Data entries
# # # # # # #

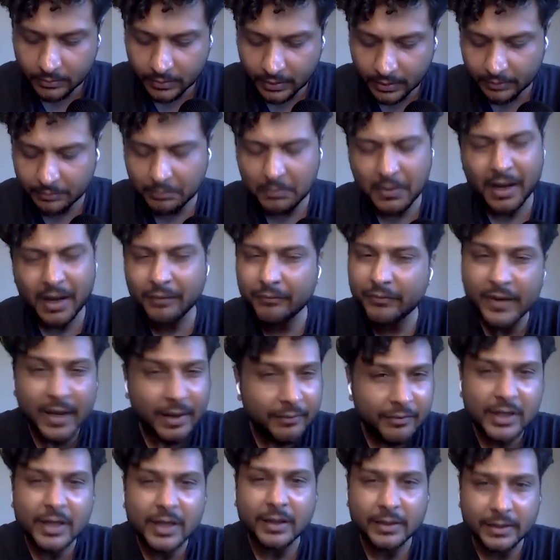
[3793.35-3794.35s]
uh, I've
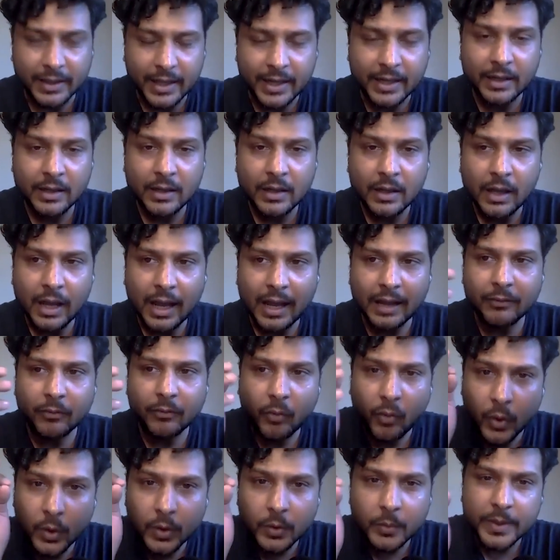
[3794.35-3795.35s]
never done that. I
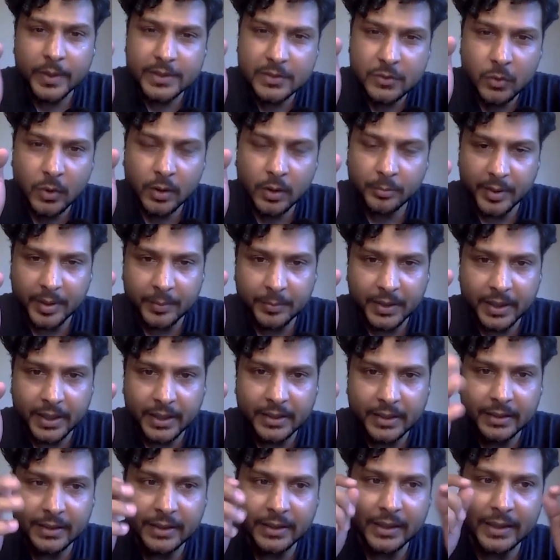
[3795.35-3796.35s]
always do a paper
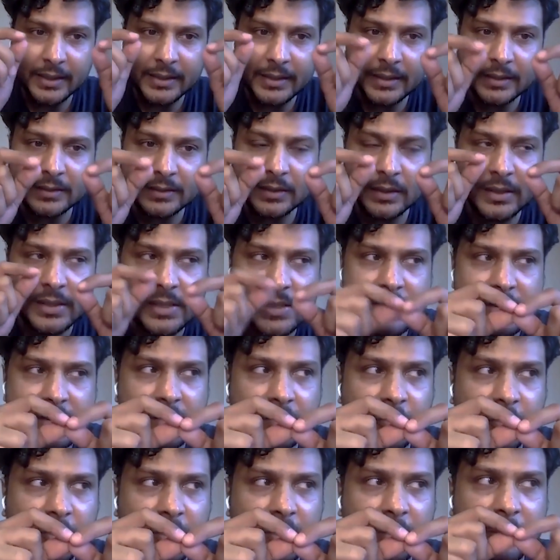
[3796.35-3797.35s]
edit, and I think the
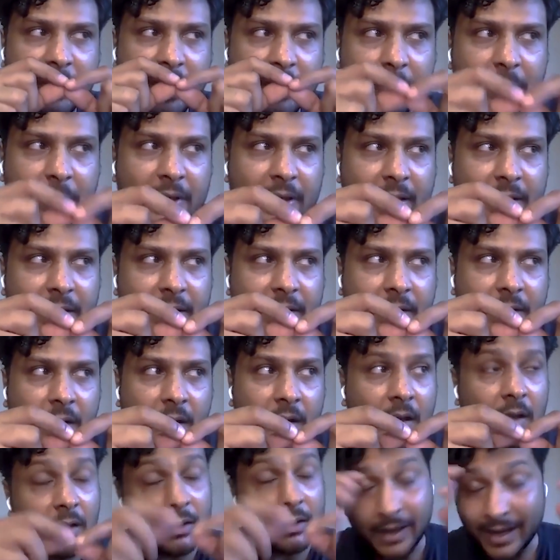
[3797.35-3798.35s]
reason for the paper edit,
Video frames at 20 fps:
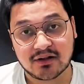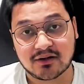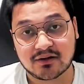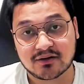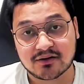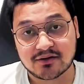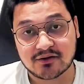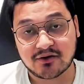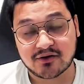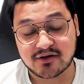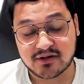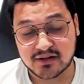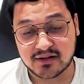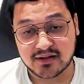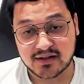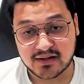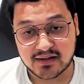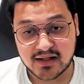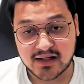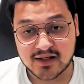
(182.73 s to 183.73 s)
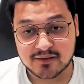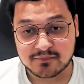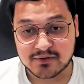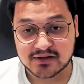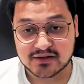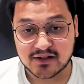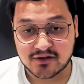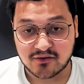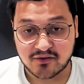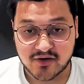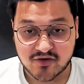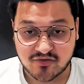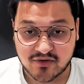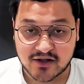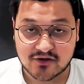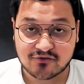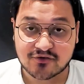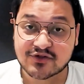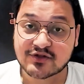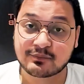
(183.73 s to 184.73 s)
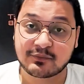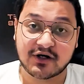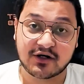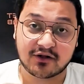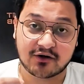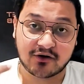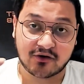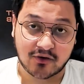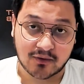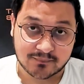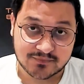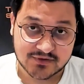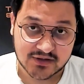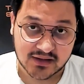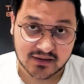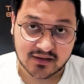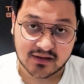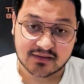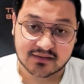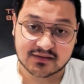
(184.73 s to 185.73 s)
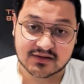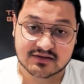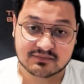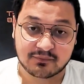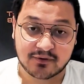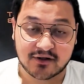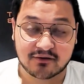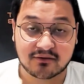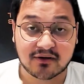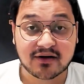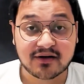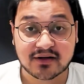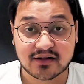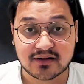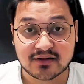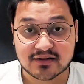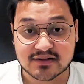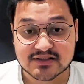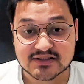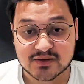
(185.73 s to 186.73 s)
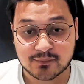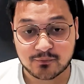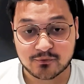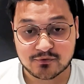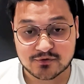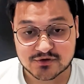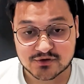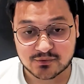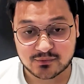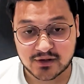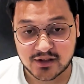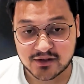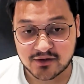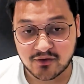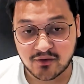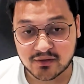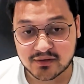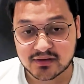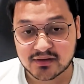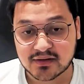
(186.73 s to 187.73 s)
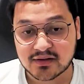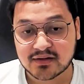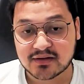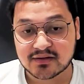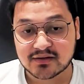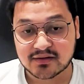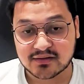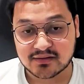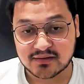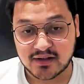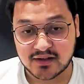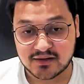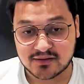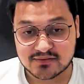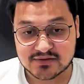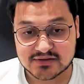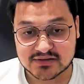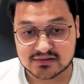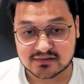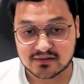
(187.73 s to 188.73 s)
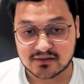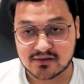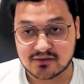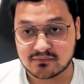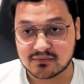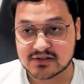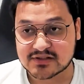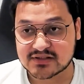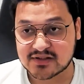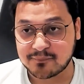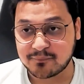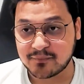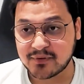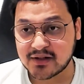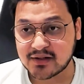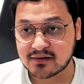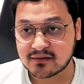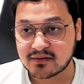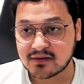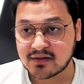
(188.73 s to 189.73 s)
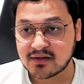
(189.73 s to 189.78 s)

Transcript: Your trigger a name, and then you define which particular object this particular trigger is supposed to run on. Then you do a submit.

# # # # # # #

[TASK ITEM] Across all the lines above, repeat the wording exactly and omit the pictures.

[ANSWER SECTION]
[3793.35-3794.35s]
uh, I've
[3794.35-3795.35s]
never done that. I
[3795.35-3796.35s]
always do a paper
[3796.35-3797.35s]
edit, and I think the
[3797.35-3798.35s]
reason for the paper edit,
Video frames at 20 fps:
(182.73 s to 183.73 s)
(183.73 s to 184.73 s)
(184.73 s to 185.73 s)
(185.73 s to 186.73 s)
(186.73 s to 187.73 s)
(187.73 s to 188.73 s)
(188.73 s to 189.73 s)
(189.73 s to 189.78 s)

Transcript: Your trigger a name, and then you define which particular object this particular trigger is supposed to run on. Then you do a submit.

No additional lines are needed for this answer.